Por Wagner Alledo -
“Agora você tem que me dizer
Como é que nós vamos fazer?”
Compositores: Antônio Almeida e Dorival Caymmi
A Doralice de Antônio Almeida e Dorival Caymmi, imortalizada no ritmo da Bossa Nova pela voz de João Gilberto, é provocada: como é que nós vamos fazer? Doralice e Dora (a de Freud) possuem algo em comum. Duas histórias inacabadas, fragmentadas. Doralice se casou ou não se casou? E Dora, que conclusão podemos tirar da sua história?
“Fragmentos da análise de um caso de histeria” é o título do artigo publicado em 1905 em que Freud apresenta o Caso Dora. A Doralice da música surgiu 40 anos depois, em 1945, em gravação do grupo de samba Anjos do Inferno. Embora a história de Dora bem que também poderia ser um samba. Menina inteligentíssima, supostamente assediada pelo amigo do pai, sente-se desamparada pela família, anuncia o seu desejo pelo suicídio em função do sofrimento causado por sentimentos contraditórios, apresenta diversos sintomas físicos e procura o tratamento anímico do doutor Freud em busca de cura.
No texto, Freud descreve o tratamento de Dora e compartilha uma série de achados práticos que corroboram com a teoria que ele vinha desenvolvendo. Ao mesmo tempo, em vários momentos, ocorrem contradições. Algumas interpretações permitem inferir que determinadas posturas de Freud tiveram maior foco na comprovação da sua teoria até então do que na resolução dos problemas da paciente. Ele teria deixado “escapar” alguns detalhes. O Caso Dora é publicado entre duas obras fundamentais da teoria psicanalítica (A Interpretação dos Sonhos e Três Ensaios da Teoria da Sexualidade).

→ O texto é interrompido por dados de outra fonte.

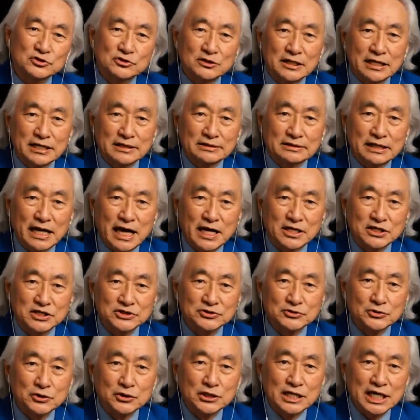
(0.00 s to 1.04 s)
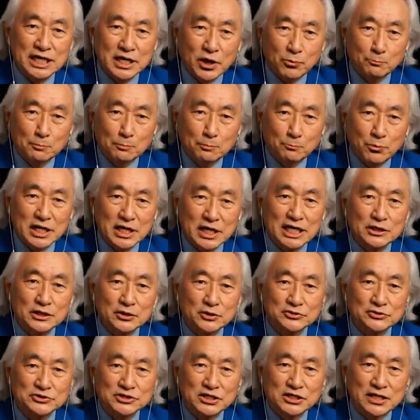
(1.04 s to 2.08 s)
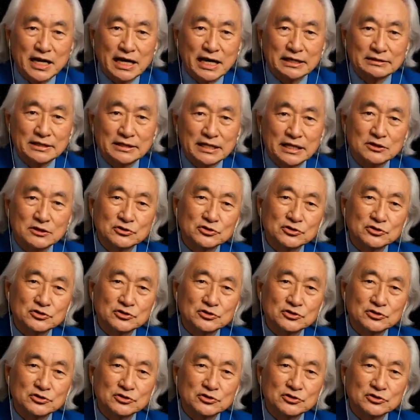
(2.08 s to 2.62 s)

On March 16th, 2026,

Tratava-se de um momento fundamental do desenvolvimento da Psicanálise, quando Freud havia abandonado a hipnose e o método catártico e vinha desenvolvendo os conceitos de associação livre e aqueles relacionados à interpretação dos sonhos, como deslocamento, condensação etc. Mas talvez o foco na comprovação desses conceitos não tenha permitido que Freud observasse mais profundamente dois outros, fundamentais para a sua teoria, e muito presentes nesse caso: a resistência e a transferência.
Com Dora, Freud experienciou profundamente a transferência negativa e a resistência e depois de algum tempo pode observar quão fundamental é a relação do analista com o seu analisado, assim como os impactos dessa relação nos resultados do tratamento. O caso inacabado de Dora permitiu a Freud evoluir na conclusão de que através da transferência com o analista o analisado acessa parte do seu inconsciente reprimido pela resistência.
Infelizmente para Dora essa conclusão tardia motivou sua desistência do tratamento e, ao fazer isso, ela não poderia conceber o tamanho da sua contribuição para o desenvolvimento da teoria e técnica psicanalíticas.
Após o Caso Dora, Freud se dedicou a buscar o aperfeiçoamento do manejo técnico da psicanálise, além de expandir a teoria desses conceitos. Tais reflexões resultaram em textos fundamentais como por exemplo “Recomendações ao Médico para o Tratamento Psicanalítico” e “Sobre a Dinâmica da Transferência”, ambos de 1912, e “Sobre o Início do Tratamento”, de 1913. Dois anos depois, em 1914, ele publica “Lembrar, Repetir e Perlaborar”, que introduz o conceito de neurose de transferência, quando a resistência é tão intensa que influencia diretamente no processo de recordar.
No fim, o Caso Dora foi um grande insucesso. Mas somente para a própria Dora. Seu papel para a psicanálise foi fundamental. O fracasso do seu caso abriu portas essenciais para o conhecimento teórico e técnico. Dora, assim como Doralice dos versos do samba, não respondeu com palavras diretas ao questionamento que lhe foi imposto. Mas, ambas, do seu próprio e legítimo modo, pavimentaram caminhos bastante concretos em busca de respostas para a pergunta:
E agora, Doralice, como é que nós vamos fazer?